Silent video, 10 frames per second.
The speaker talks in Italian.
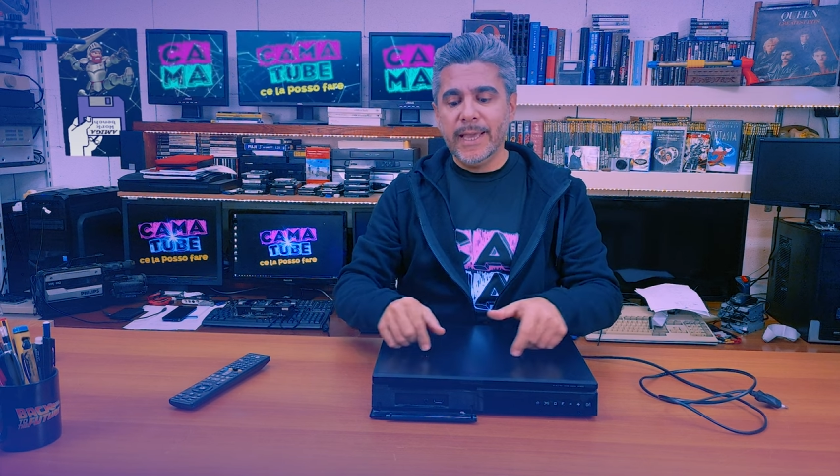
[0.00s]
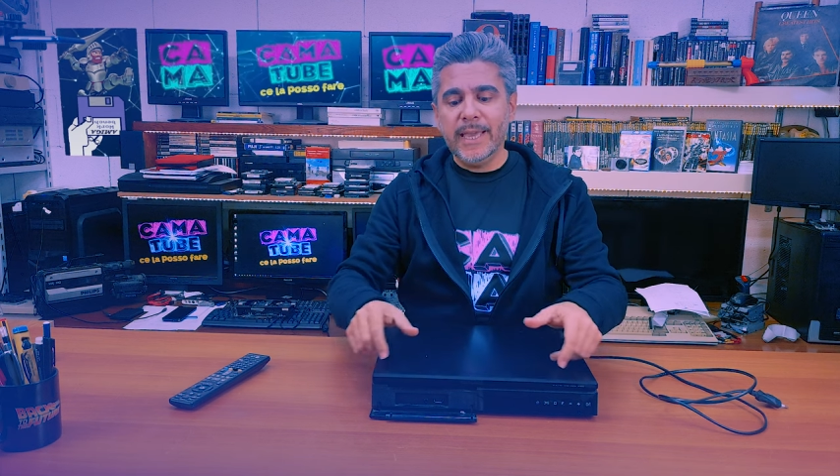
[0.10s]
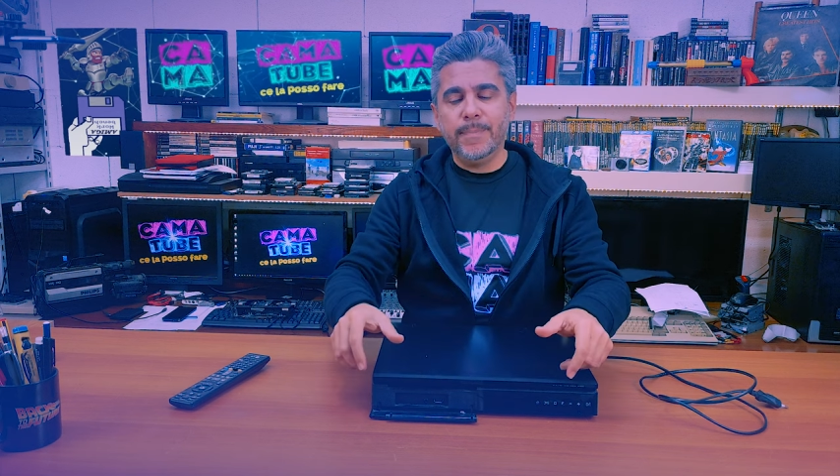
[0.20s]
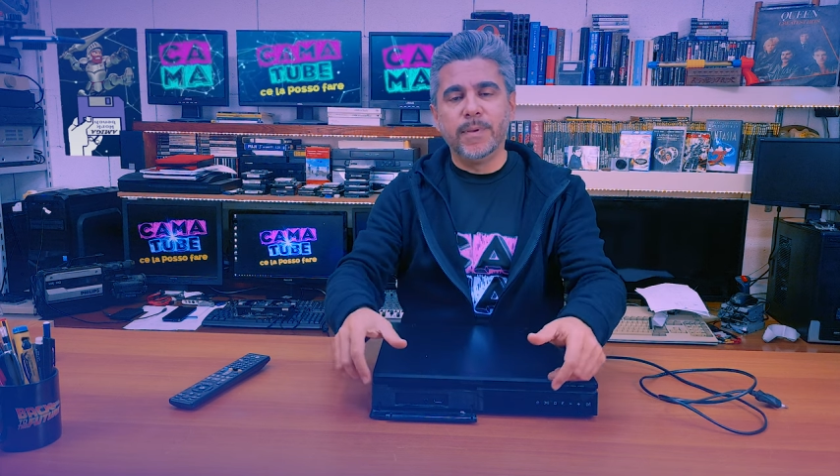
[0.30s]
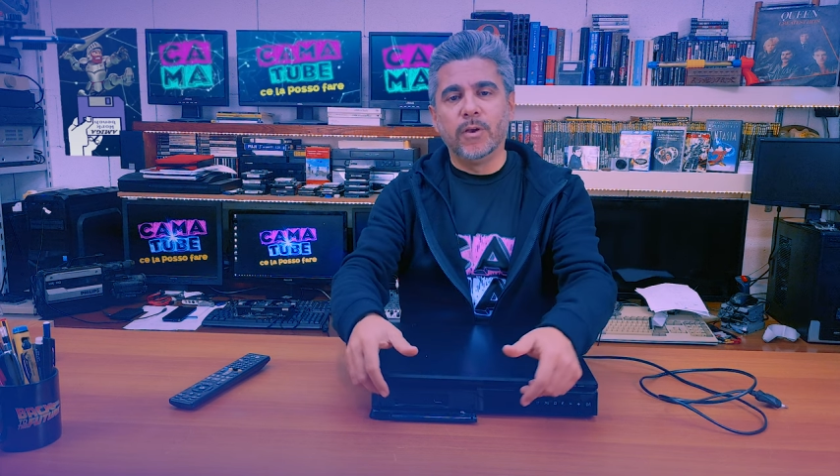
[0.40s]

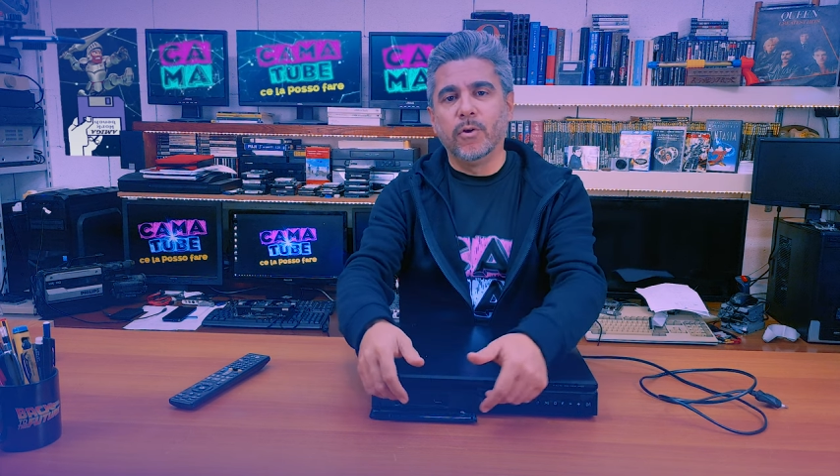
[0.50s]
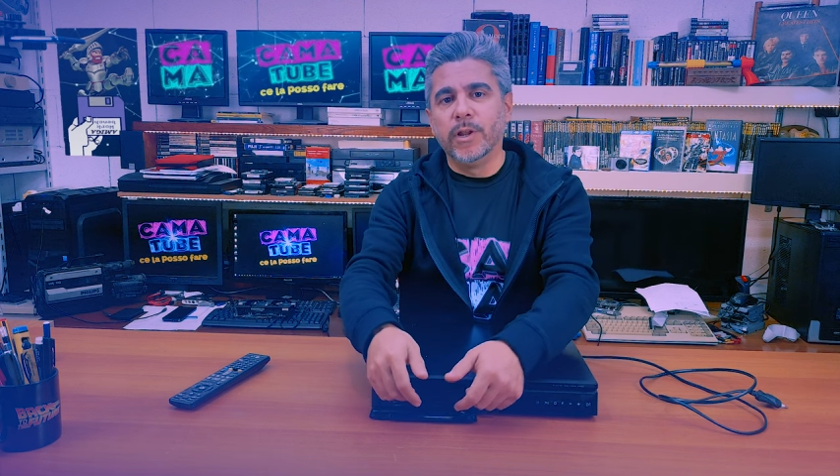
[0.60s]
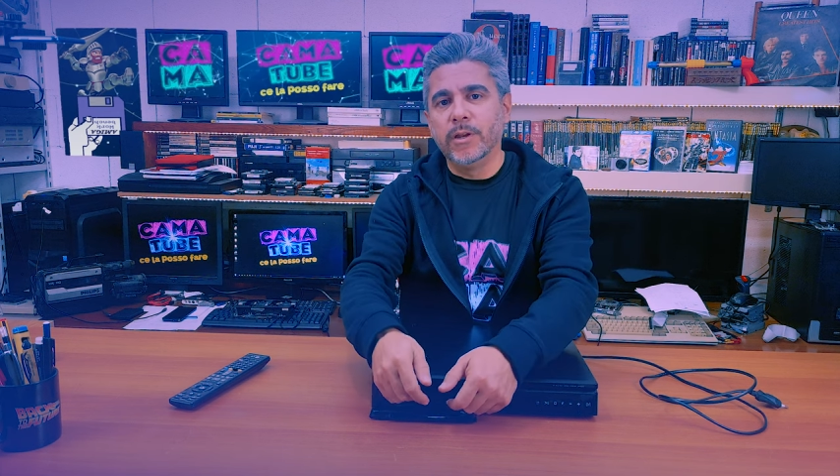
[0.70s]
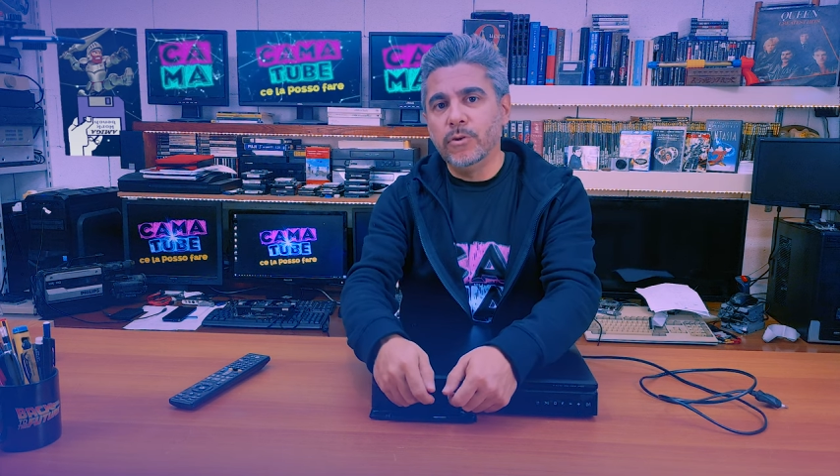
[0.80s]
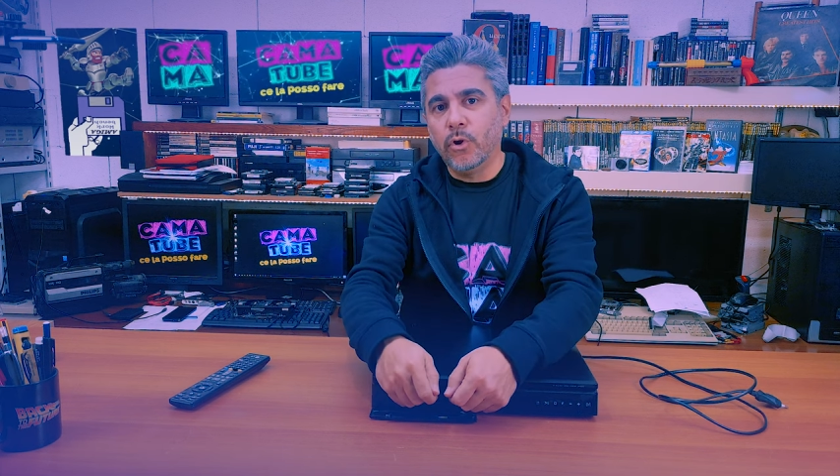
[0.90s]
i
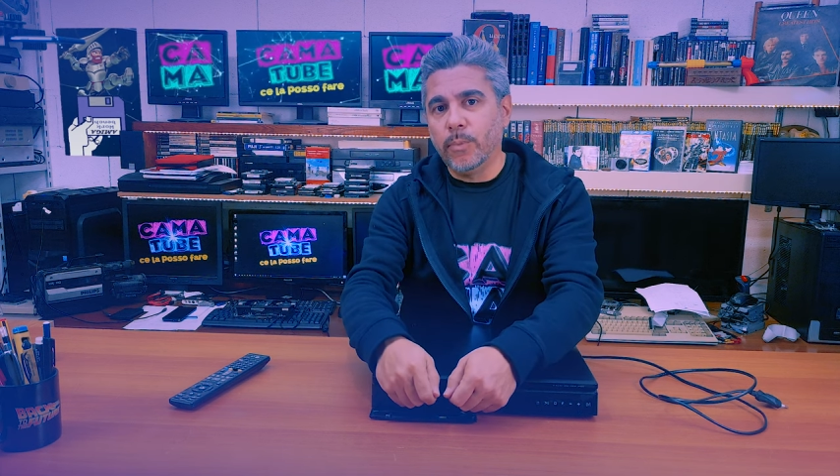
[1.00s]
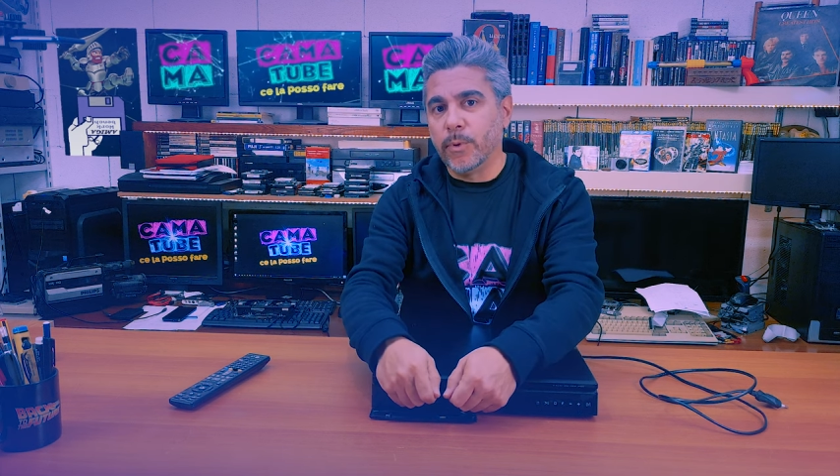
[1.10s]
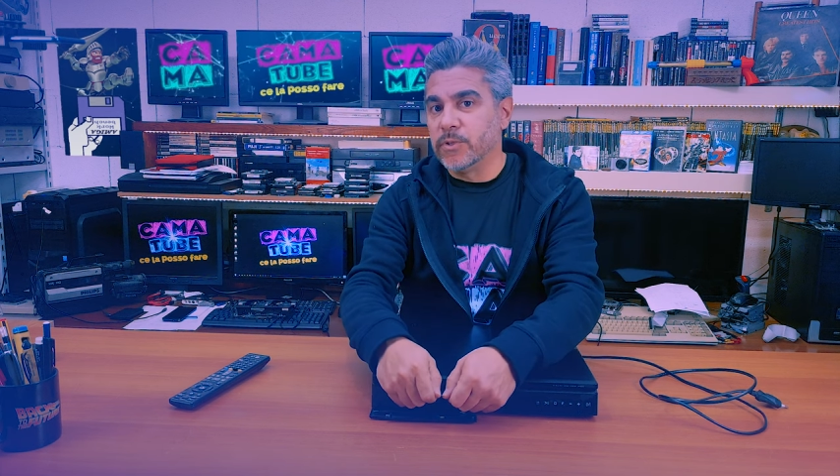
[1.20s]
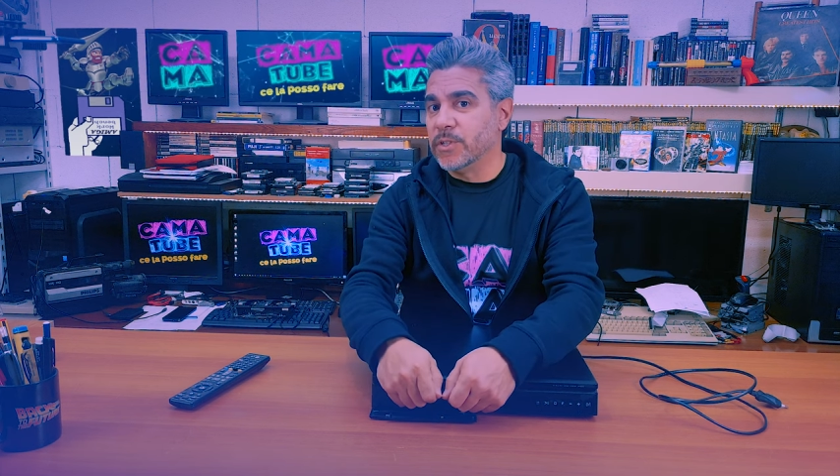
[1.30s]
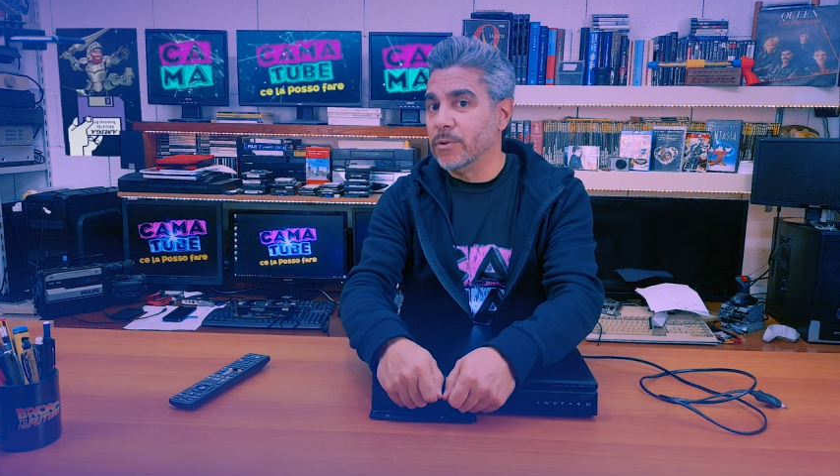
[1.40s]
piccoli non lo
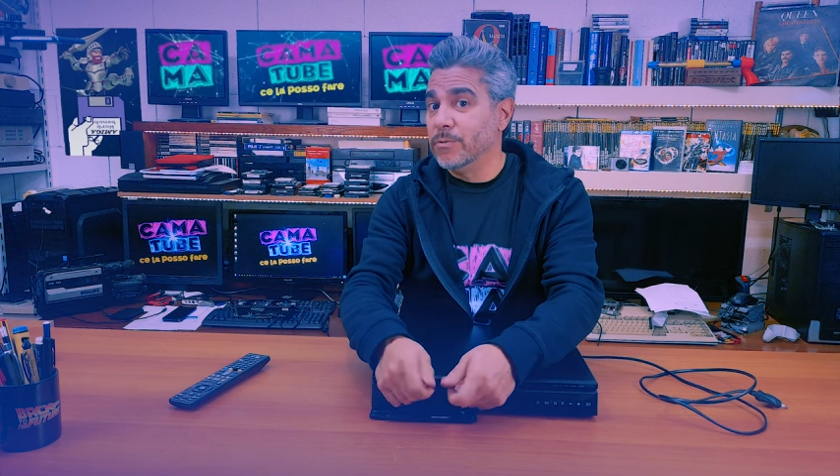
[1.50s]
possano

-- ASSIGNMENT --
Repeat the listing exactly, minus its pictures.

-- RESPONSE TO THIS EXERCISE --
Silent video, 10 frames per second.
The speaker talks in Italian.
[0.00s]
[0.10s]
[0.20s]
[0.30s]
[0.40s]

[0.50s]
[0.60s]
[0.70s]
[0.80s]
[0.90s]
i
[1.00s]
[1.10s]
[1.20s]
[1.30s]
[1.40s]
piccoli non lo
[1.50s]
possano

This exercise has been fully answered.